TASK TO COMPLETE ▸
Output range, inclusive: from the line containing "[166.17-167.27s]" to the line containing "Verbatim transcript: And". Restate those lines from the data below word for word and only those.

━━━━━ DATA FOR THIS EXERCISE ━━━━━

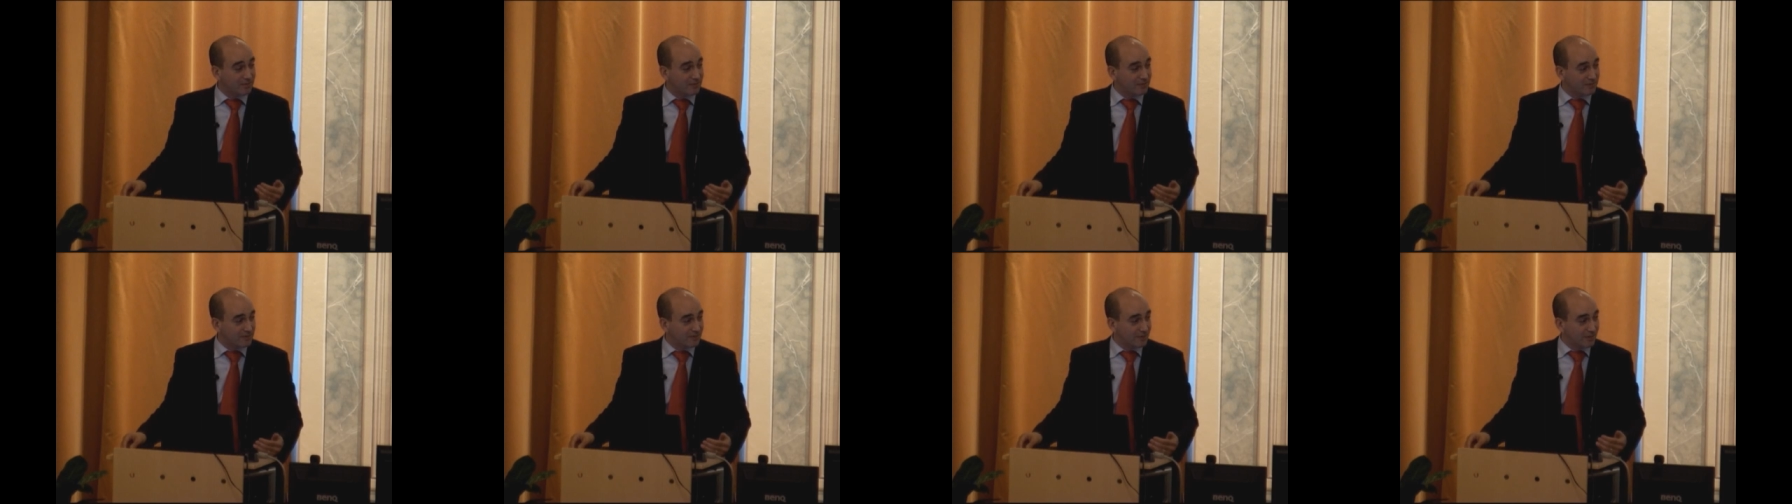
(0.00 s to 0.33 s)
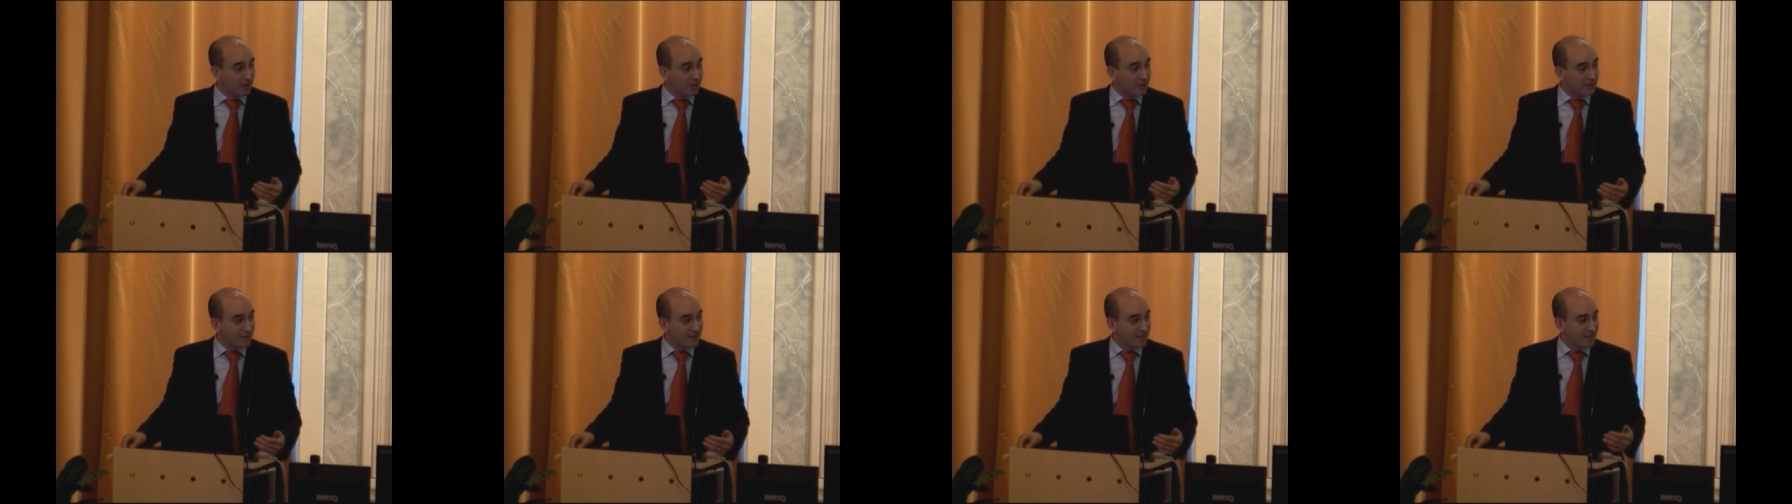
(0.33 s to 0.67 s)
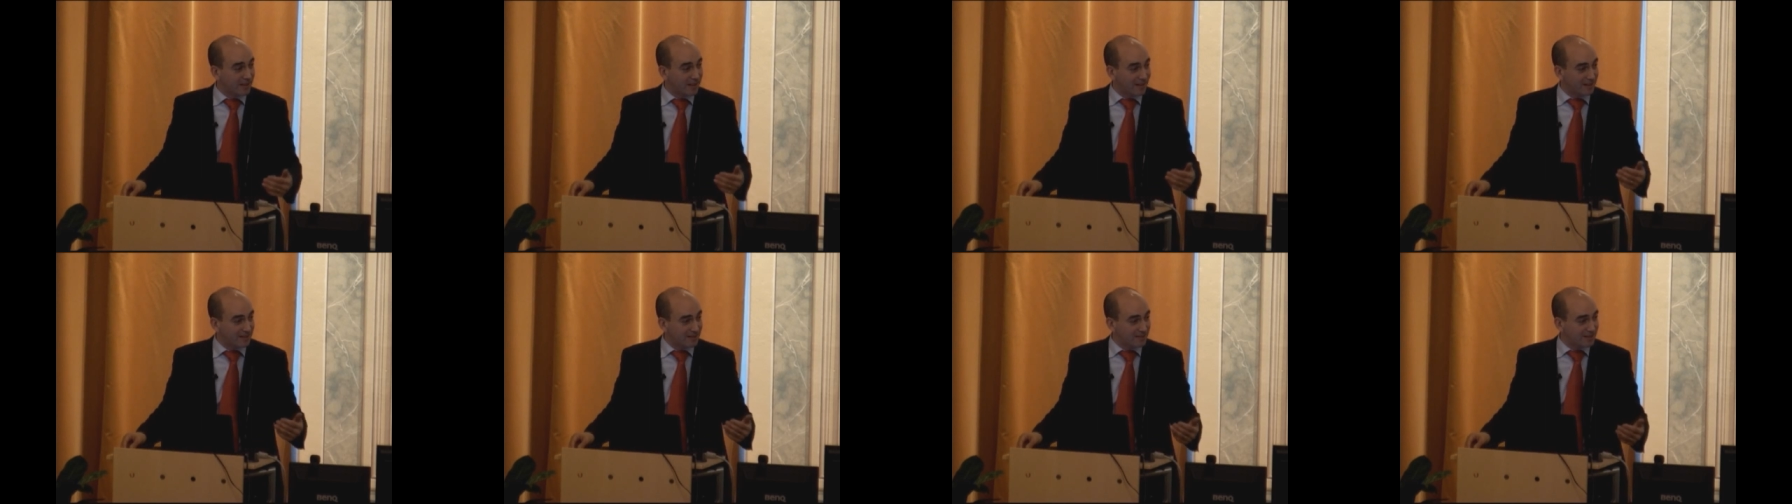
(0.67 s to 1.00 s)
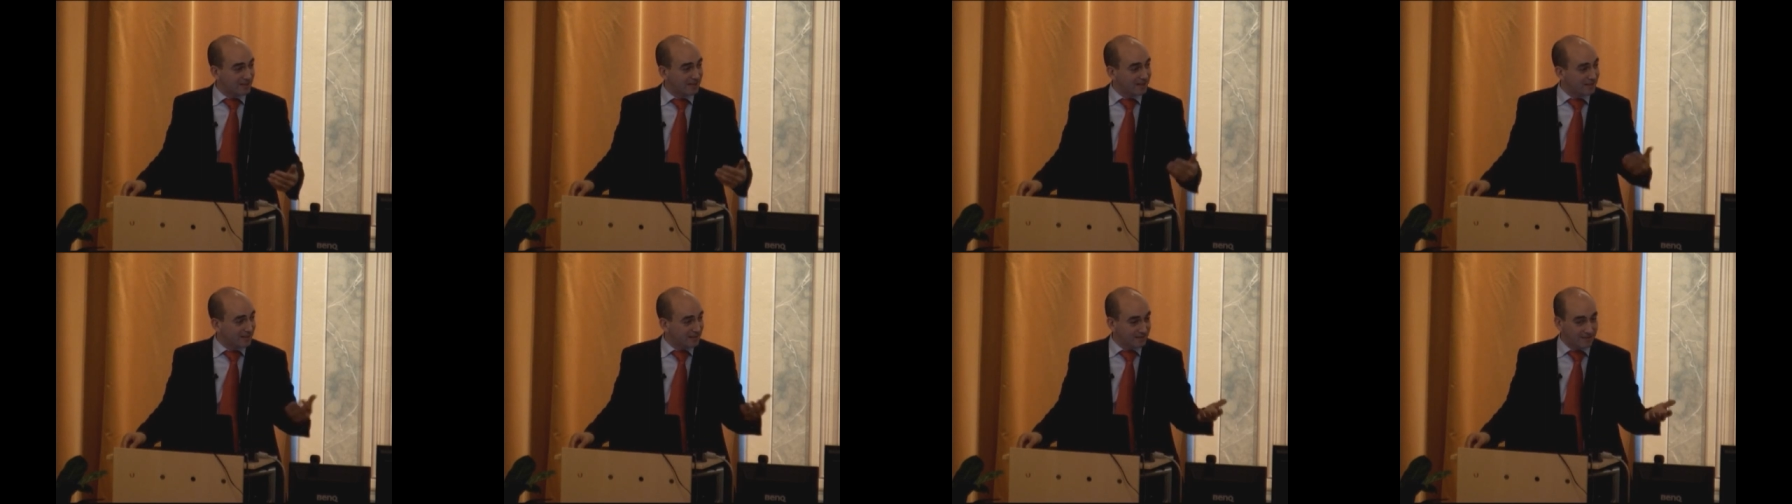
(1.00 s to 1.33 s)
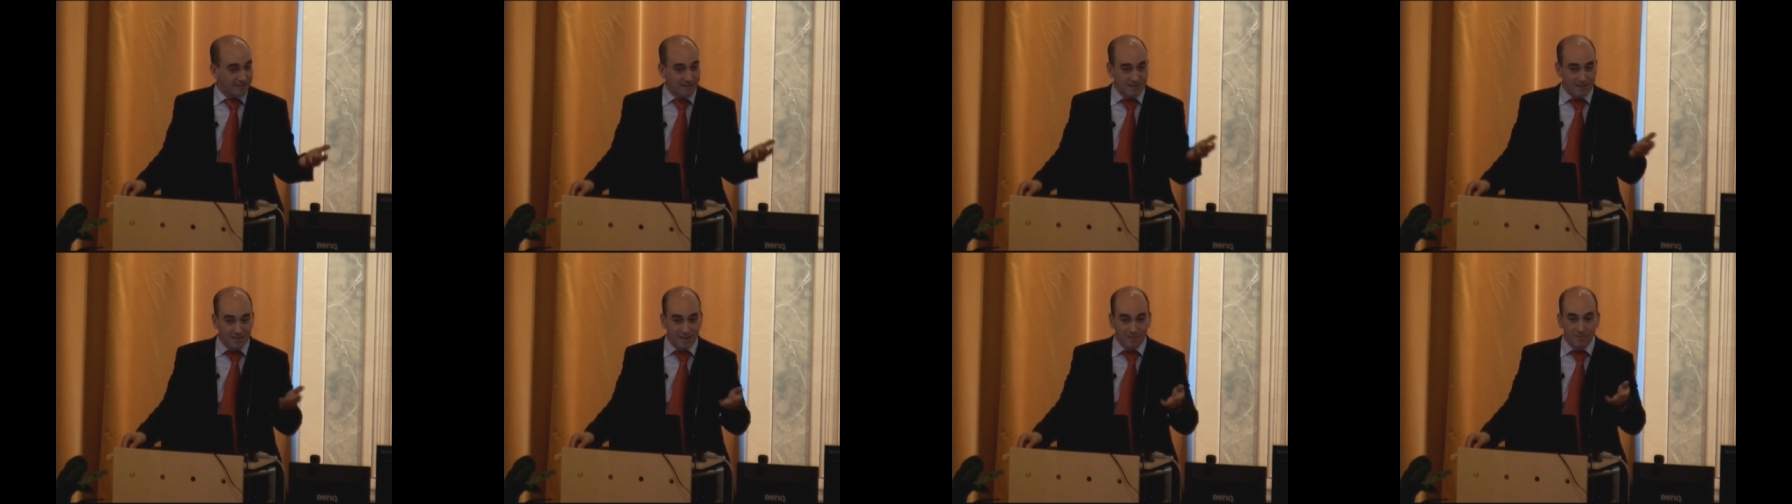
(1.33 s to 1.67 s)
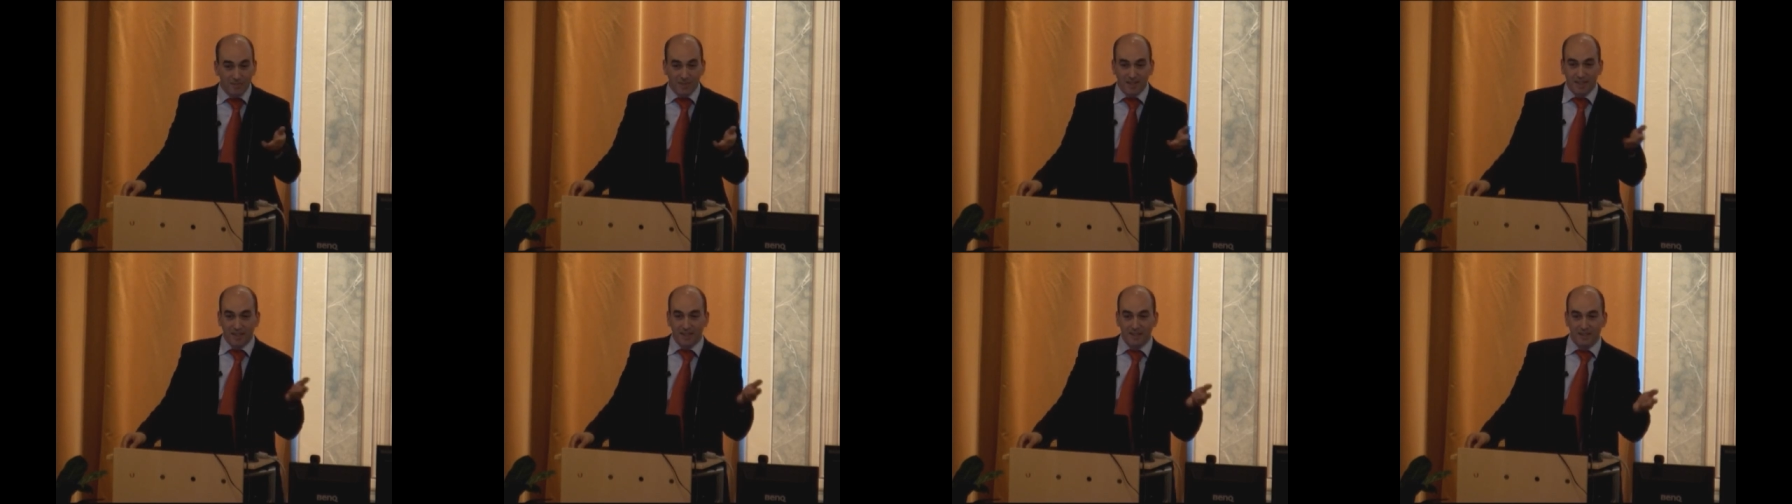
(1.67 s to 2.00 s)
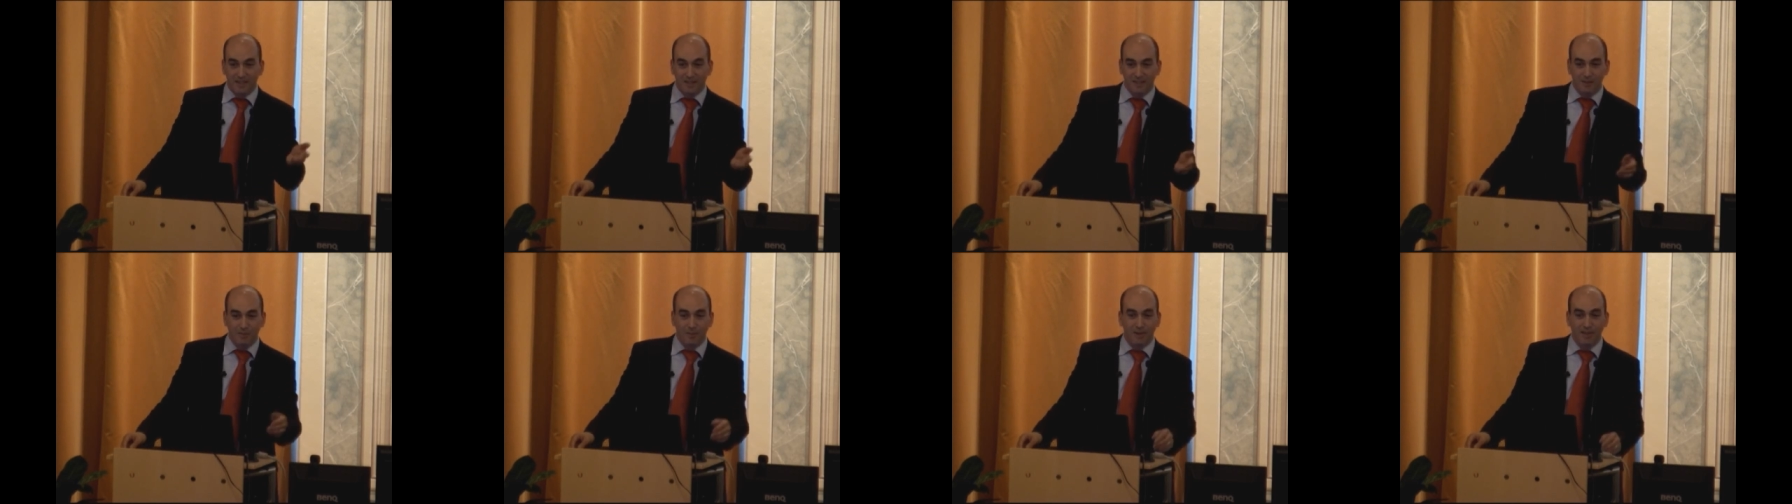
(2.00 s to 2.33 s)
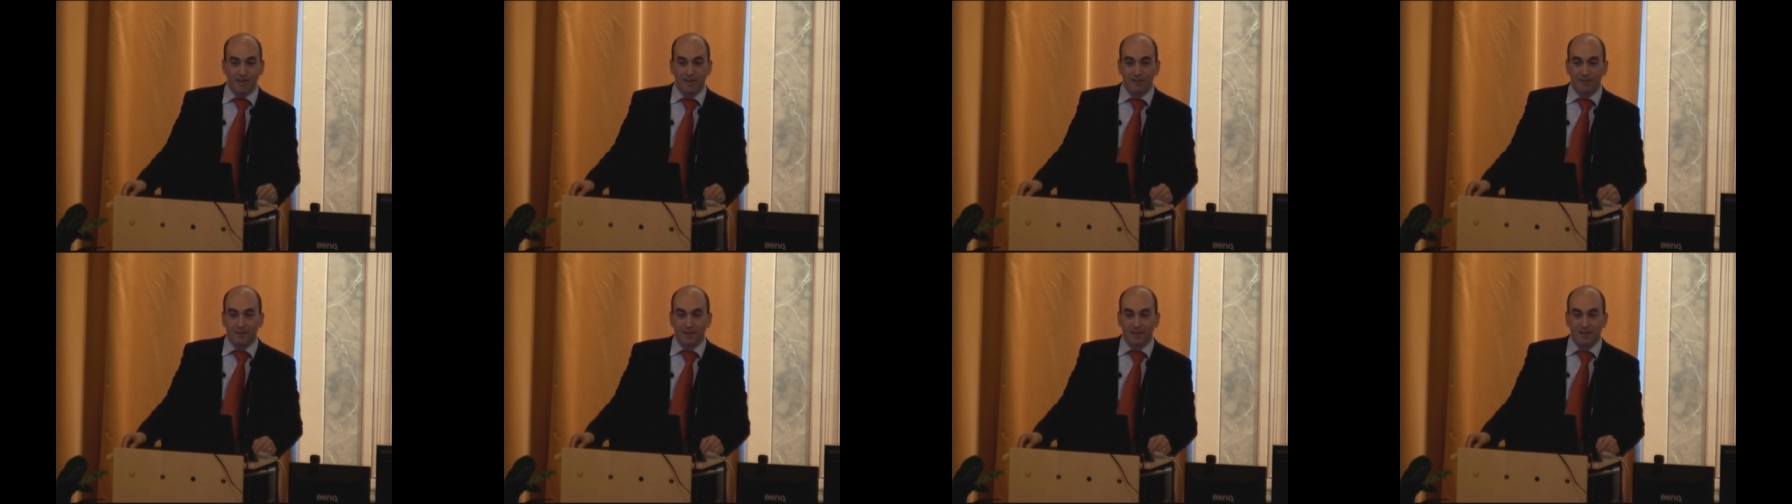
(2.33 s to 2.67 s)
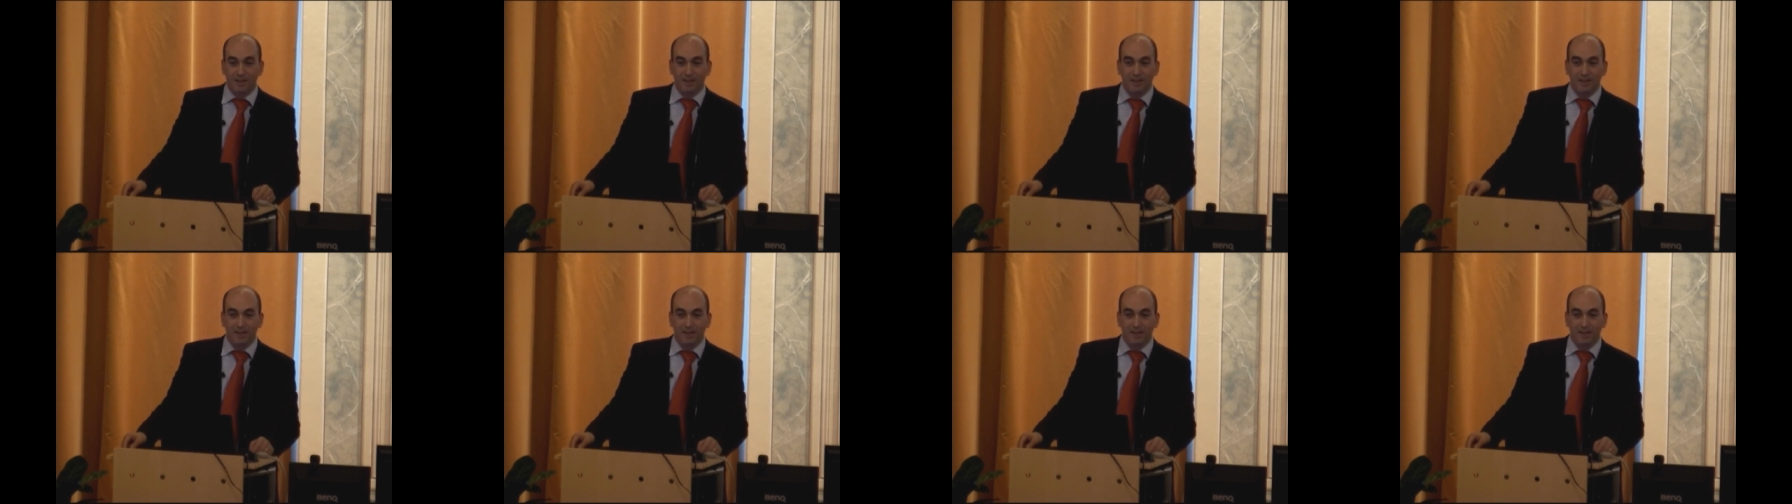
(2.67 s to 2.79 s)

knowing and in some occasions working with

━━━━━
━━━━━ DATA FOR THIS EXERCISE ━━━━━

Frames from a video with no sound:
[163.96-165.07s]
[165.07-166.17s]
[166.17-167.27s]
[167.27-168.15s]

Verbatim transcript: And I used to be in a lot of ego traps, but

━━━━━

TASK RESULT ▸
[166.17-167.27s]
[167.27-168.15s]

Verbatim transcript: And I used to be in a lot of ego traps, but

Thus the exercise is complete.